A pesada emoção da beleza
Outro dia, quarta feira muito
calorenta, saí de casa para um concerto na Igreja São Luiz. Não conhecia a
igreja, pois localizada num morro, o acesso sempre me foi estranho. Mesmo assim,
resolvi enfrentar a ladeira para chegar lá. Fui sem saber direito o que me
aguardava. Cheguei muito mais cedo, e qual minha surpresa com a modernosa
concepção arquitetônica do templo. Repleto de azulejos dourados, a meu ver, oscilava
entre o gosto brega e o inusitado. Gostei do ar condicionado e acabei por
assistir a missa das 19 horas com a presença mínima de senhoras beatas bastante
típicas das missas nesses horários. As 20 horas a igreja começou a ficar lotada
de gente bonita: senhoras de meia idade. Chegaram também muitos jovens pouco acima
da mediocridade medonha, bastante comum por aqui. Haveria apresentação de
música sacra do medieval até o barroco europeu. Cinco rapazes do grupo “cantus
firmus”, tocando instrumentos de época, como alaúde, flautas, tímpanos e címbalos,
cantaram o repertório programado. Abusaram da arte, da técnica. da beleza e
perfeição e me conduziram para o mundo onde a emoção e a beleza absoluta nos faz aflitos e angustiados. Um querido amigo
meu, recentemente falecido, afirmava com muita certeza, que toda beleza dói.
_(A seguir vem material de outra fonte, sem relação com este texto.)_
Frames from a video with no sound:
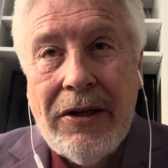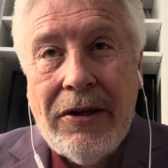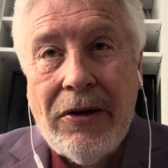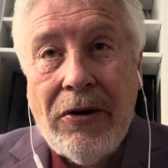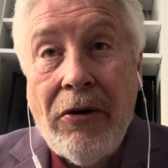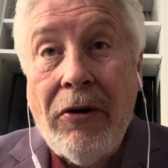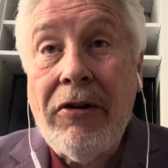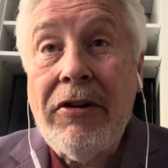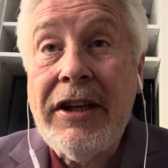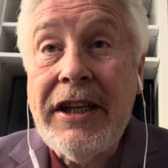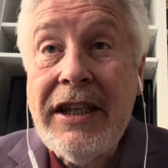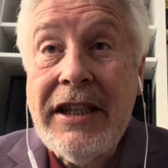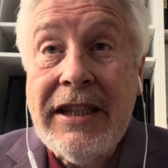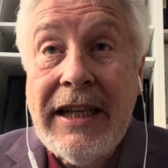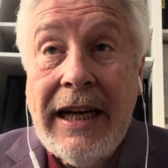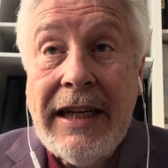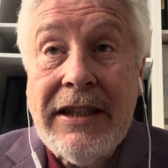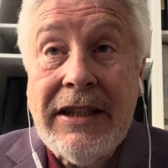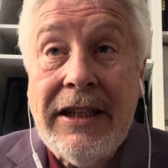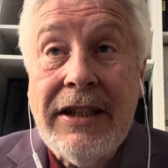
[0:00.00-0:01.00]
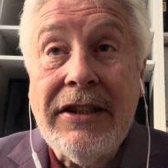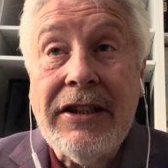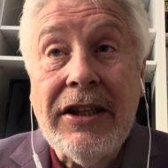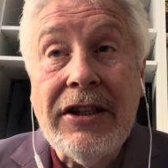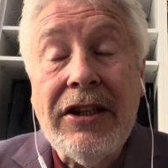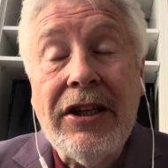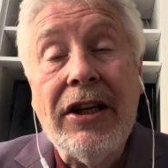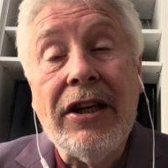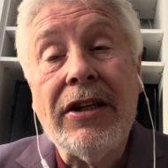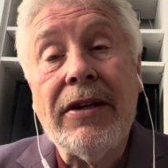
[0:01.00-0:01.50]
or at least that since the
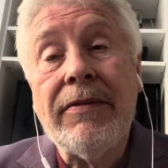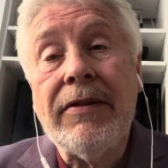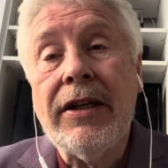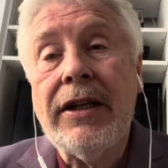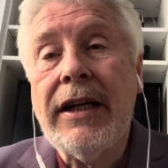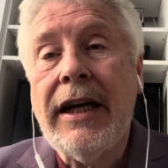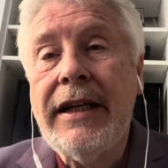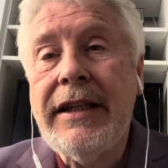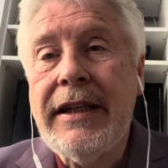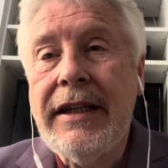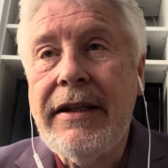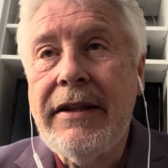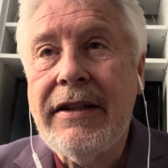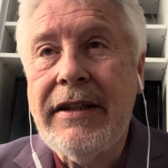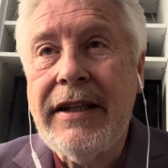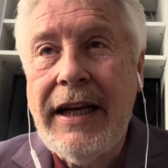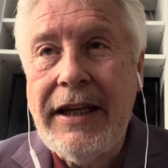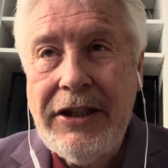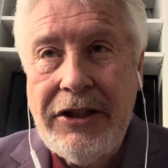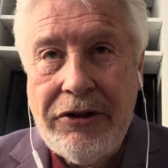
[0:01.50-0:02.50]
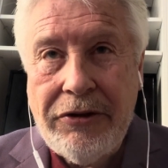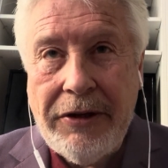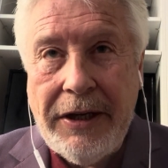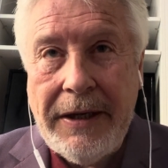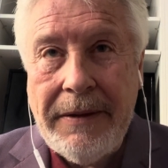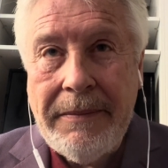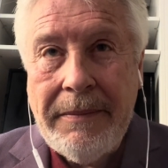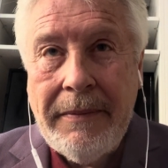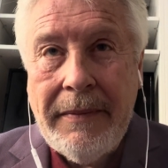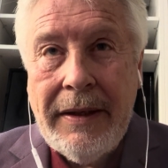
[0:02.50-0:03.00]
turn of the 19th
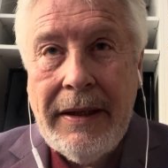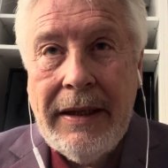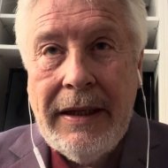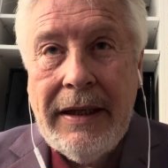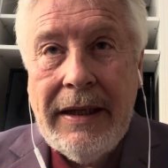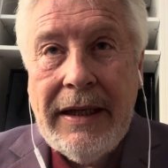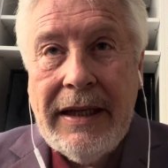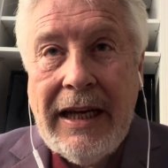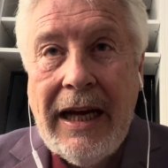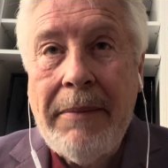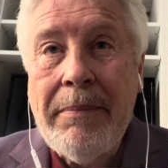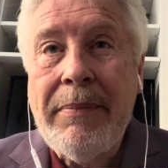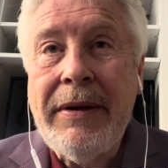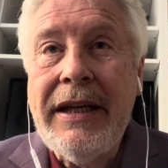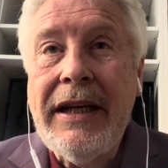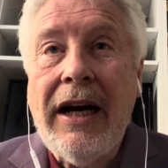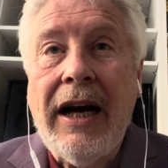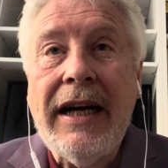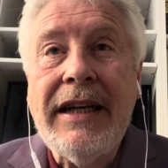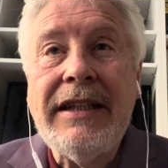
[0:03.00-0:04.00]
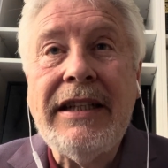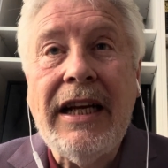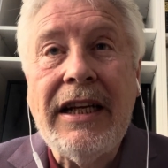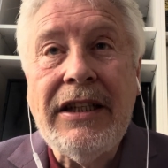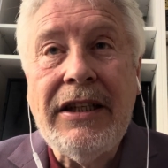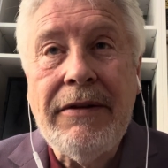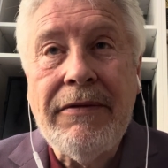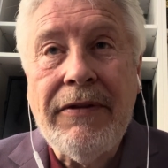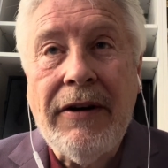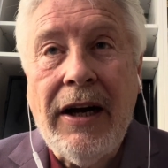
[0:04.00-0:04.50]
century, can be
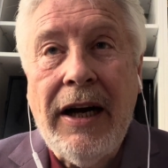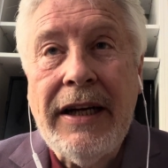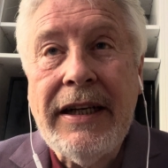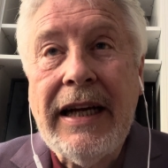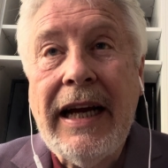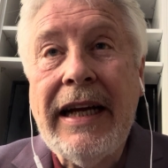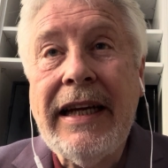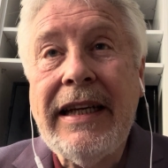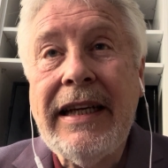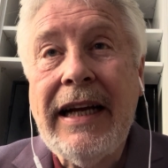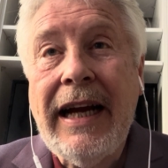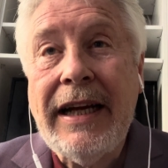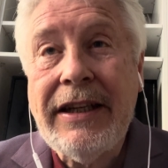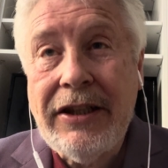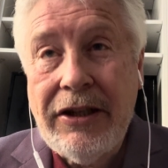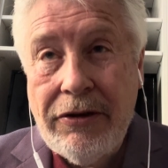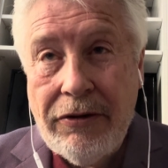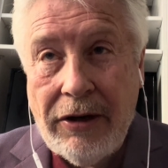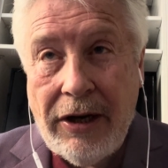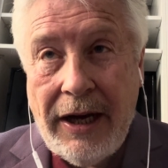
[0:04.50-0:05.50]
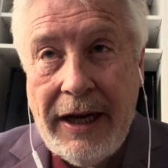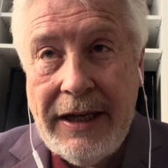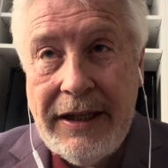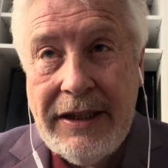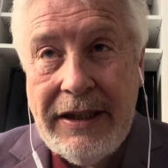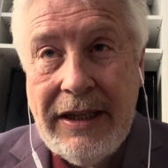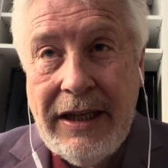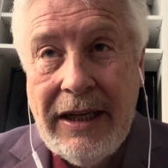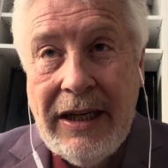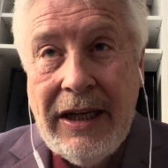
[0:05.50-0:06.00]
identified and
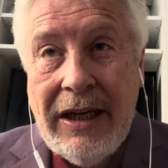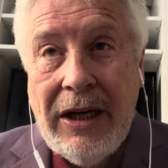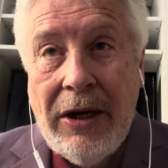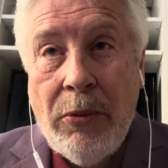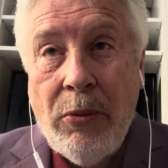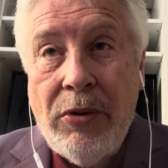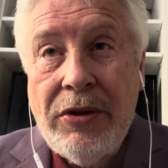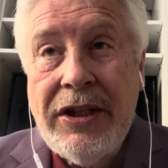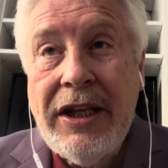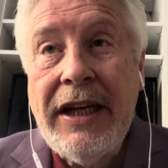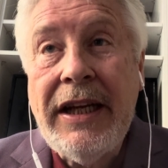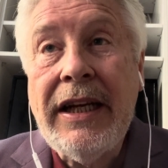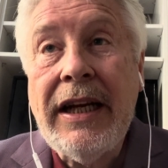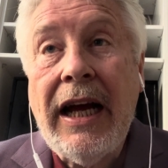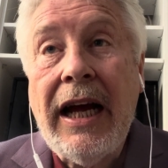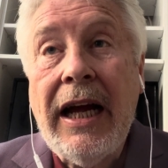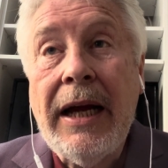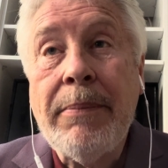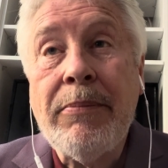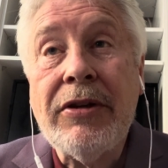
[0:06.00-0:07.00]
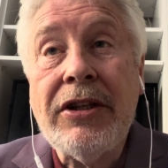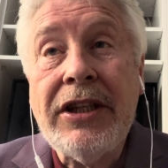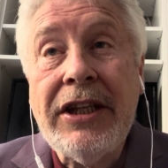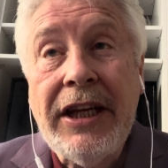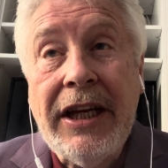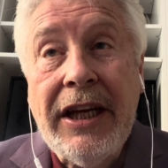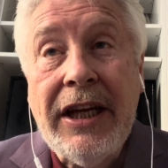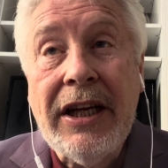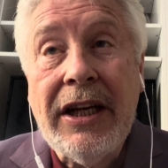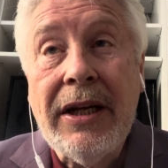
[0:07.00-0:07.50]
categorized within a
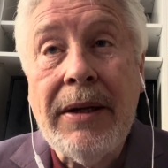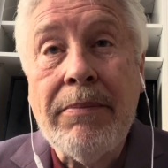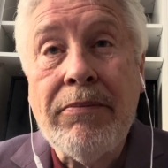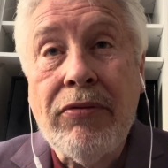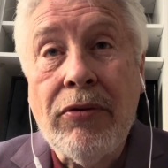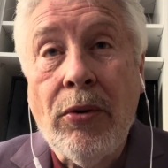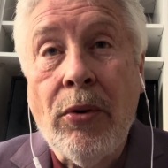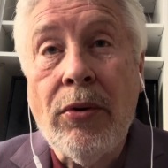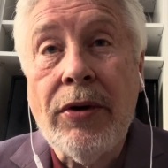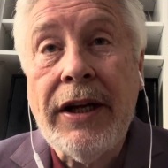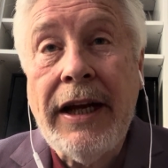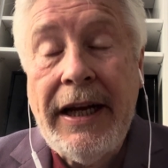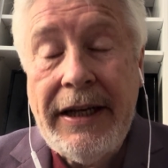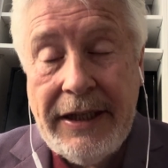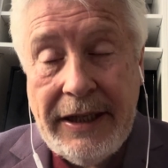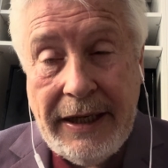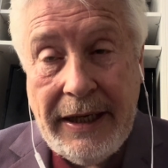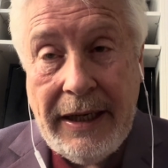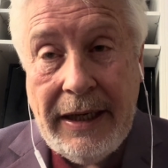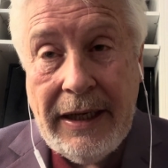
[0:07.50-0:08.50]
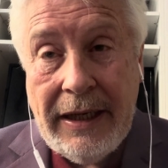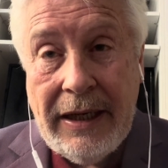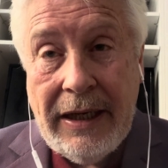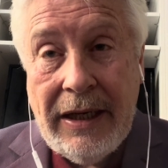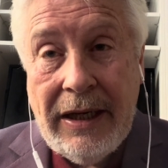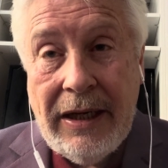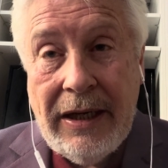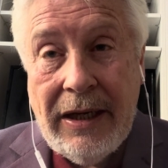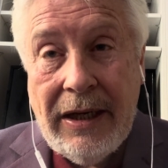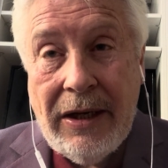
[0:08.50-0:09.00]
particular broad heading,
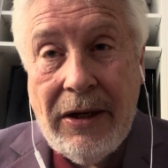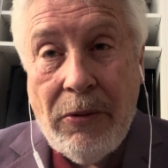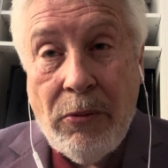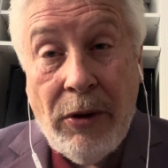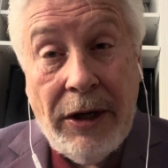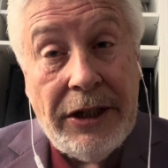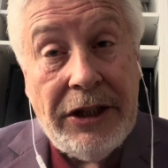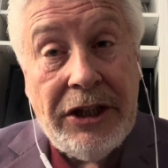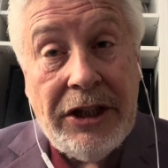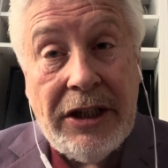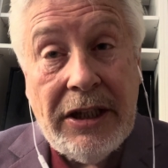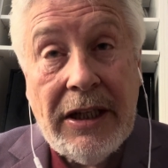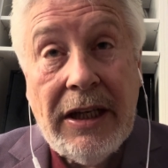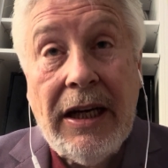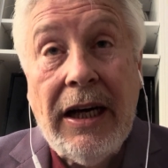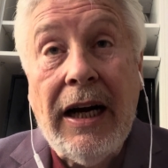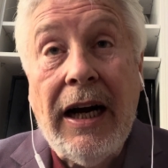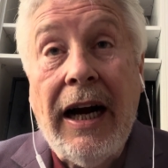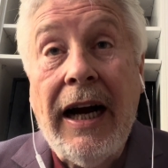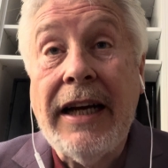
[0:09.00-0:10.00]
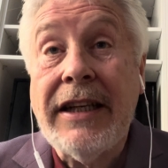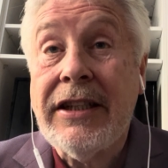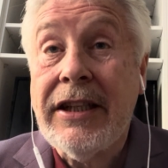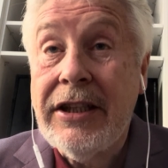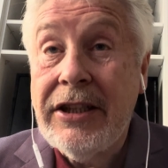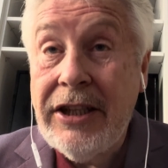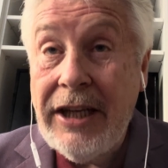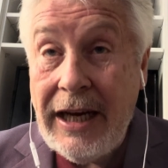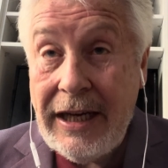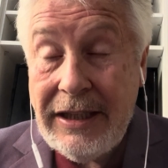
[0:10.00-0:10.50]
which, I
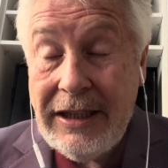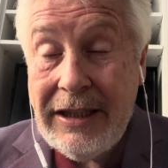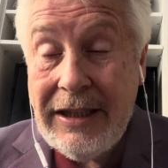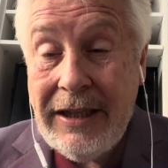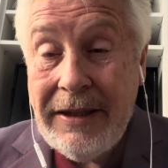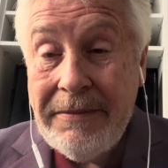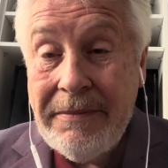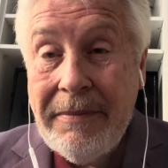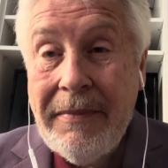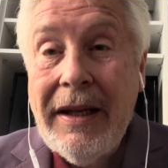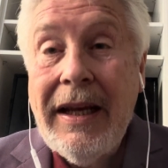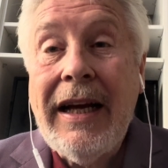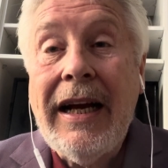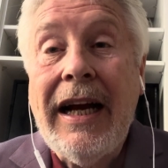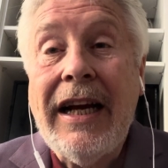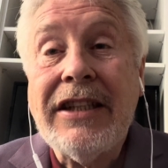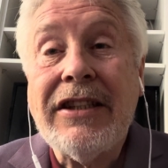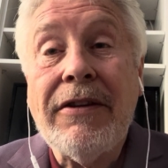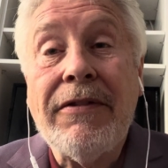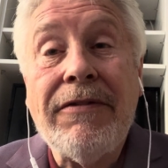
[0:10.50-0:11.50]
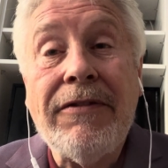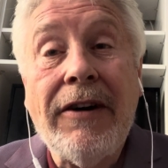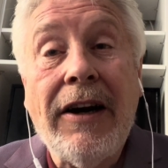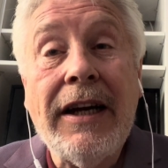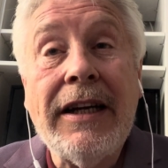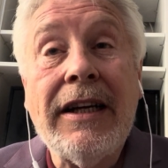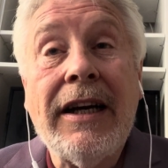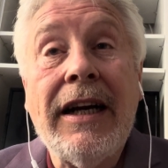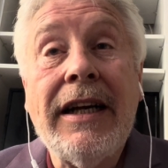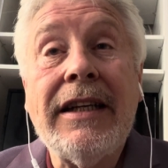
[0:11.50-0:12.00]
suggest, has a
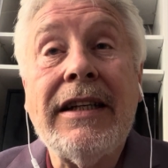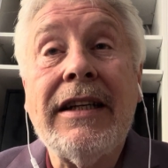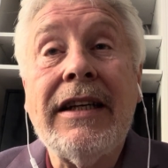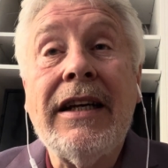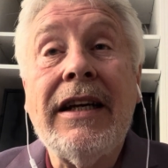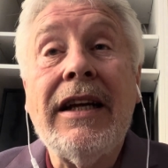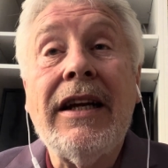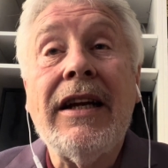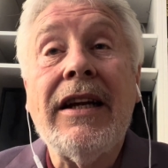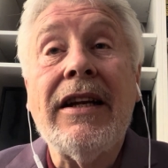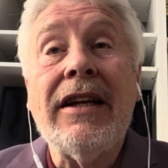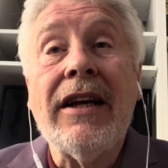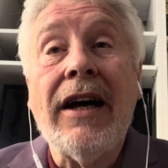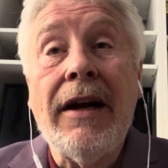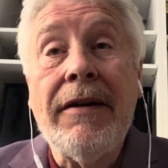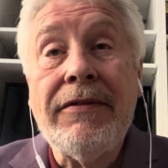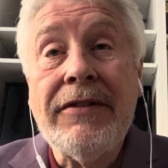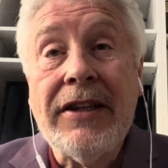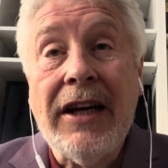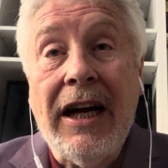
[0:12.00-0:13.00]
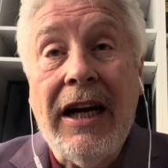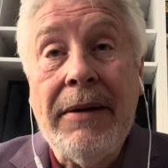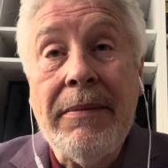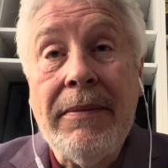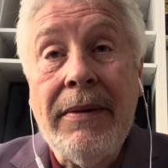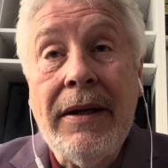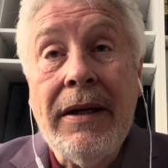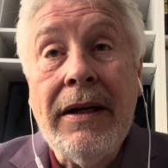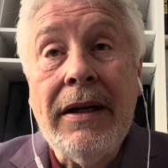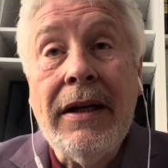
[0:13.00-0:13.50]
finite
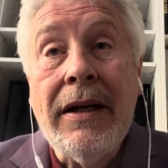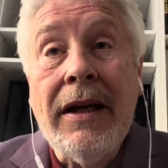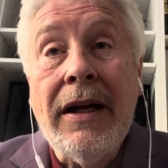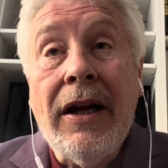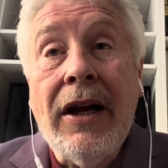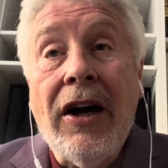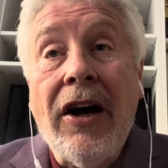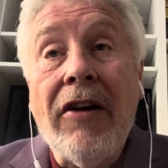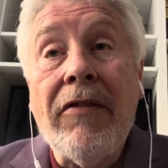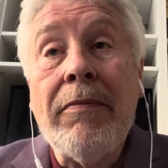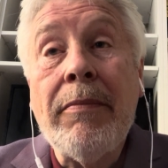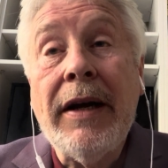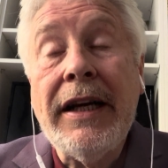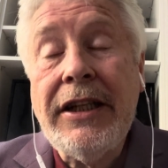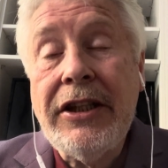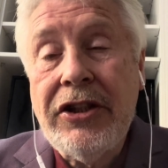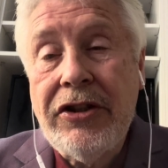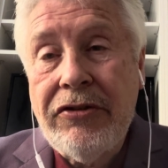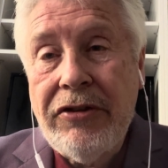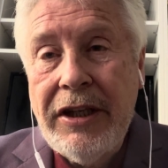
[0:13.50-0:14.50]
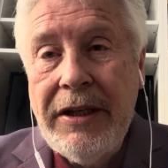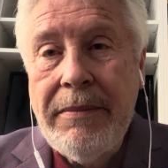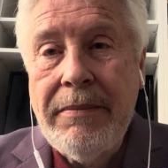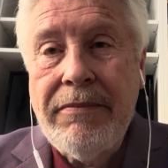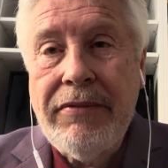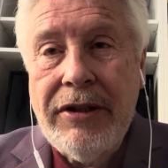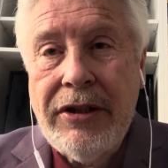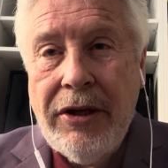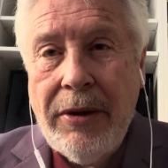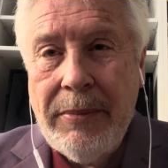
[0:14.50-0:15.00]
lifetime of mainstream
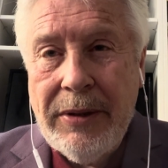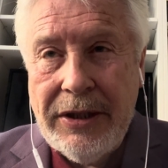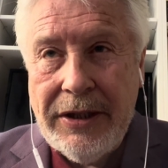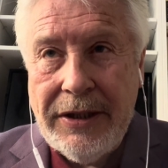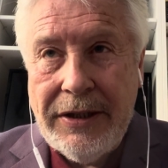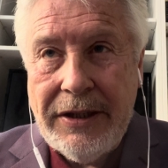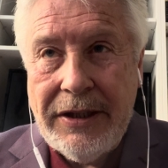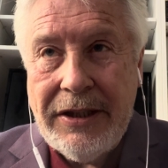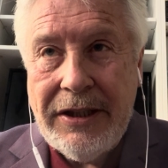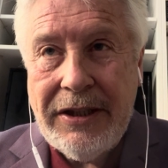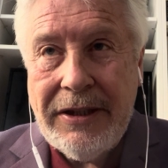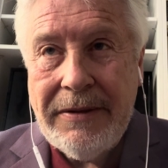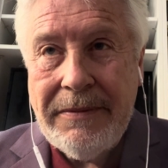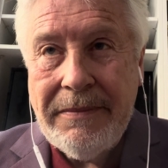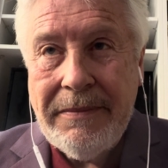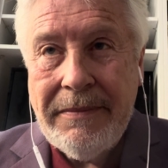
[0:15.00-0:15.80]
predominance.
Ele estava certo. Tentei o tempo todo identificar o que estava sentindo, e
apelei para tudo o que sabia a respeito daquilo. Cheguei a conclusão que a
beleza da arte, seja sob o aspecto moral, estético ou espiritual é muito
difícil de ser explicada, mas fácil de ser sintetizada: a beleza é a perfeição
das coisas exteriores, e provoca um sentimento profundo dentro do nosso
espírito. Acaba por ser fonte de prazer para os sentidos e para a nossa
inteligência. Foi muito bom e bonito.